*Work instruction*. Copy the lines of the data below exactly, starting at the first and stopping after the line that contains "[0:00.00-0:24.80]"; include no pictures.

Excerpts from a dataset
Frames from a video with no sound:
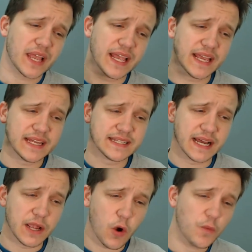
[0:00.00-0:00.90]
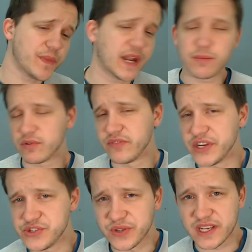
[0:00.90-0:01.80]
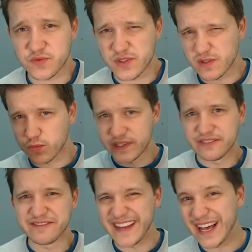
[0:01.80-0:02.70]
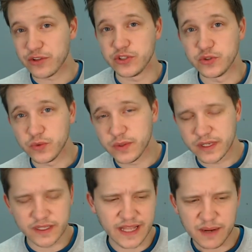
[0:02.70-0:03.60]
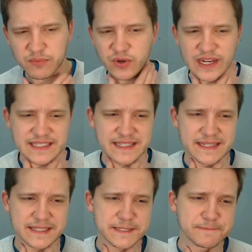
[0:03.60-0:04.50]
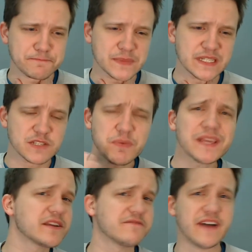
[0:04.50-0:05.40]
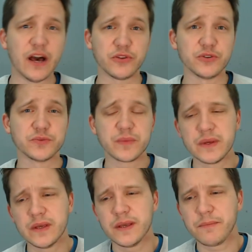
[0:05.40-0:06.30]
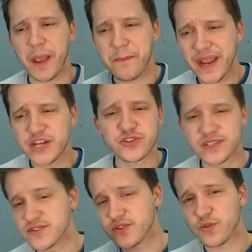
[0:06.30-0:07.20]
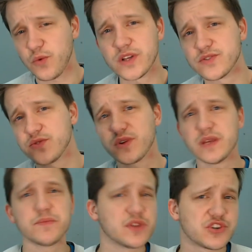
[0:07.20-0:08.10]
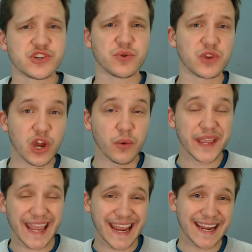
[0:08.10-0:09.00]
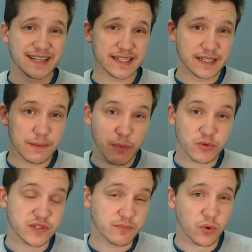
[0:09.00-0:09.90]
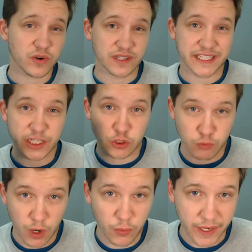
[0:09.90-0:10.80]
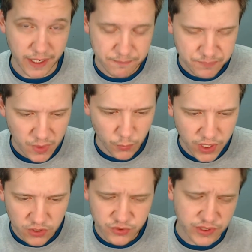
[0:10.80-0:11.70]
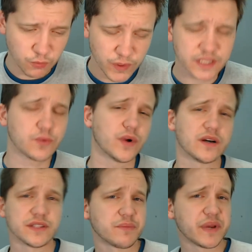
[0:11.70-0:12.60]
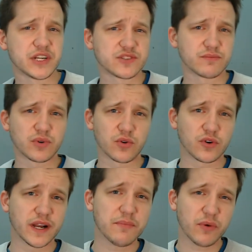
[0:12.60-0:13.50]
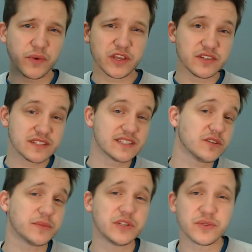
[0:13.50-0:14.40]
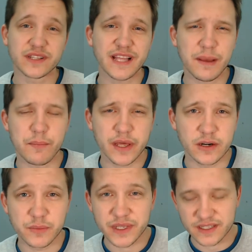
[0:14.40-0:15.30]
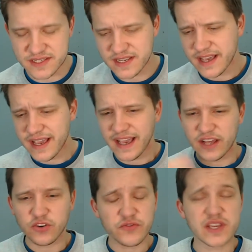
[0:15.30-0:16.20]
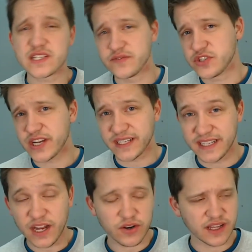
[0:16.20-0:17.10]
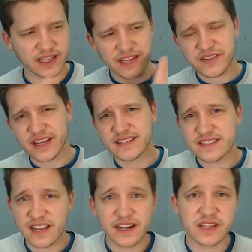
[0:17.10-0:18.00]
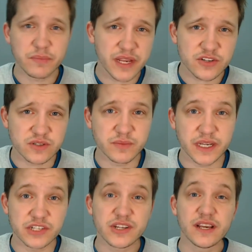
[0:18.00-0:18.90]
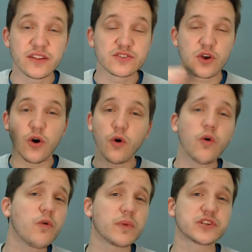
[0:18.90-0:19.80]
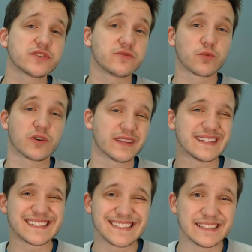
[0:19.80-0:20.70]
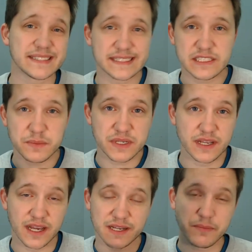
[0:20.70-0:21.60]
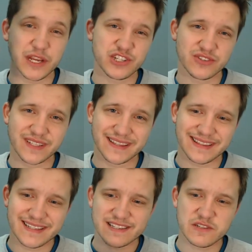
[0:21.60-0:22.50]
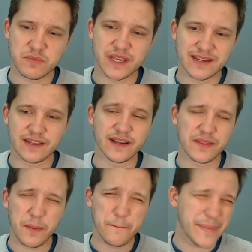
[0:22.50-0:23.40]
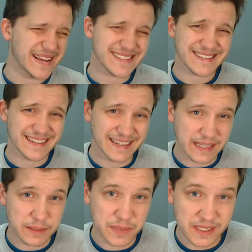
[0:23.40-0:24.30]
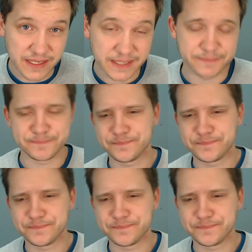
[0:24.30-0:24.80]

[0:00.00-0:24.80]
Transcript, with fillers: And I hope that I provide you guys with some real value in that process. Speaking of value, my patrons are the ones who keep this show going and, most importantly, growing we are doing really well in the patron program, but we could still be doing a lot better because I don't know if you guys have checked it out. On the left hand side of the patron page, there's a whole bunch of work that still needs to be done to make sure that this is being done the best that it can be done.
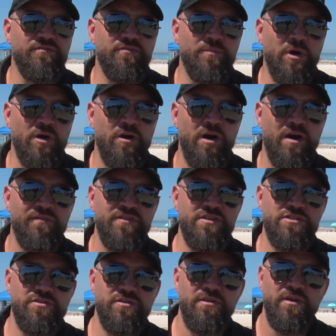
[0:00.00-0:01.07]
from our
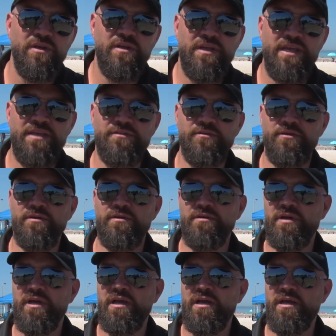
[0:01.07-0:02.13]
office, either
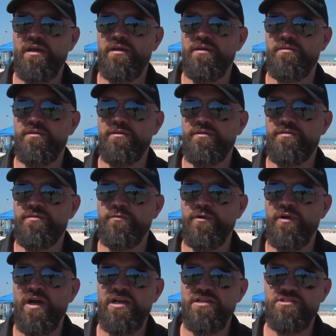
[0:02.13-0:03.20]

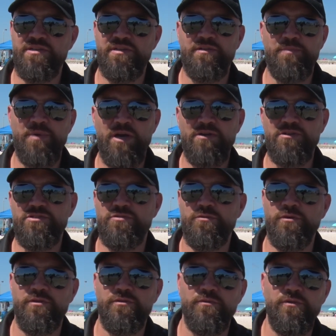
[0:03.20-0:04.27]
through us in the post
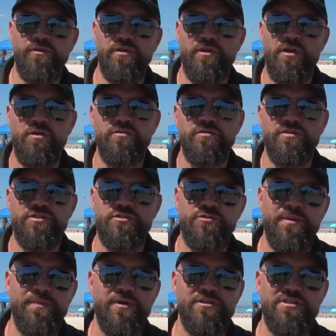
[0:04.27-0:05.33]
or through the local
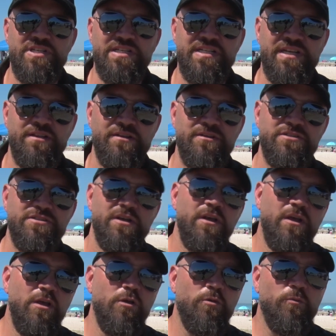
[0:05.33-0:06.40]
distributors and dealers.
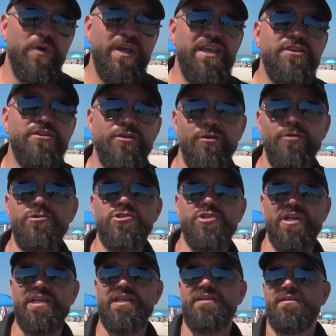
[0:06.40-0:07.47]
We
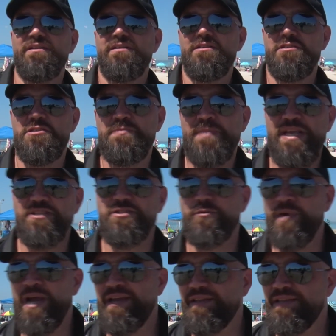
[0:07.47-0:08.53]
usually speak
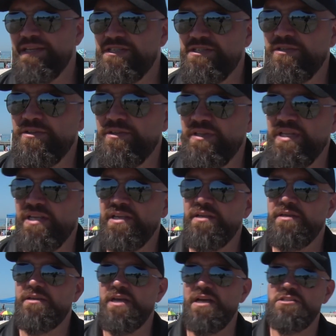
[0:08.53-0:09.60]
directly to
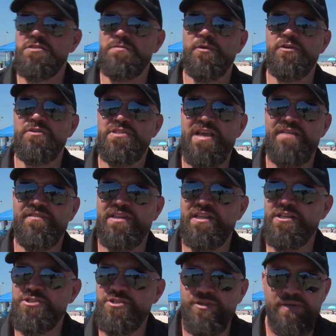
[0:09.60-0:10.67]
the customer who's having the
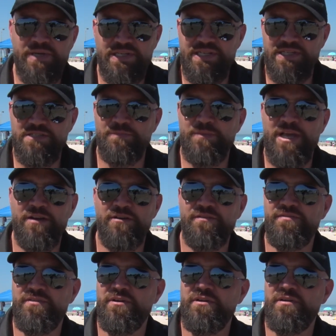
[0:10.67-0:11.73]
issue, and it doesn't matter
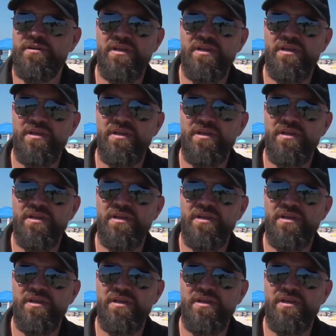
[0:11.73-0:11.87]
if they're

*Solution for this problem*.
Frames from a video with no sound:
[0:00.00-0:00.90]
[0:00.90-0:01.80]
[0:01.80-0:02.70]
[0:02.70-0:03.60]
[0:03.60-0:04.50]
[0:04.50-0:05.40]
[0:05.40-0:06.30]
[0:06.30-0:07.20]
[0:07.20-0:08.10]
[0:08.10-0:09.00]
[0:09.00-0:09.90]
[0:09.90-0:10.80]
[0:10.80-0:11.70]
[0:11.70-0:12.60]
[0:12.60-0:13.50]
[0:13.50-0:14.40]
[0:14.40-0:15.30]
[0:15.30-0:16.20]
[0:16.20-0:17.10]
[0:17.10-0:18.00]
[0:18.00-0:18.90]
[0:18.90-0:19.80]
[0:19.80-0:20.70]
[0:20.70-0:21.60]
[0:21.60-0:22.50]
[0:22.50-0:23.40]
[0:23.40-0:24.30]
[0:24.30-0:24.80]

[0:00.00-0:24.80]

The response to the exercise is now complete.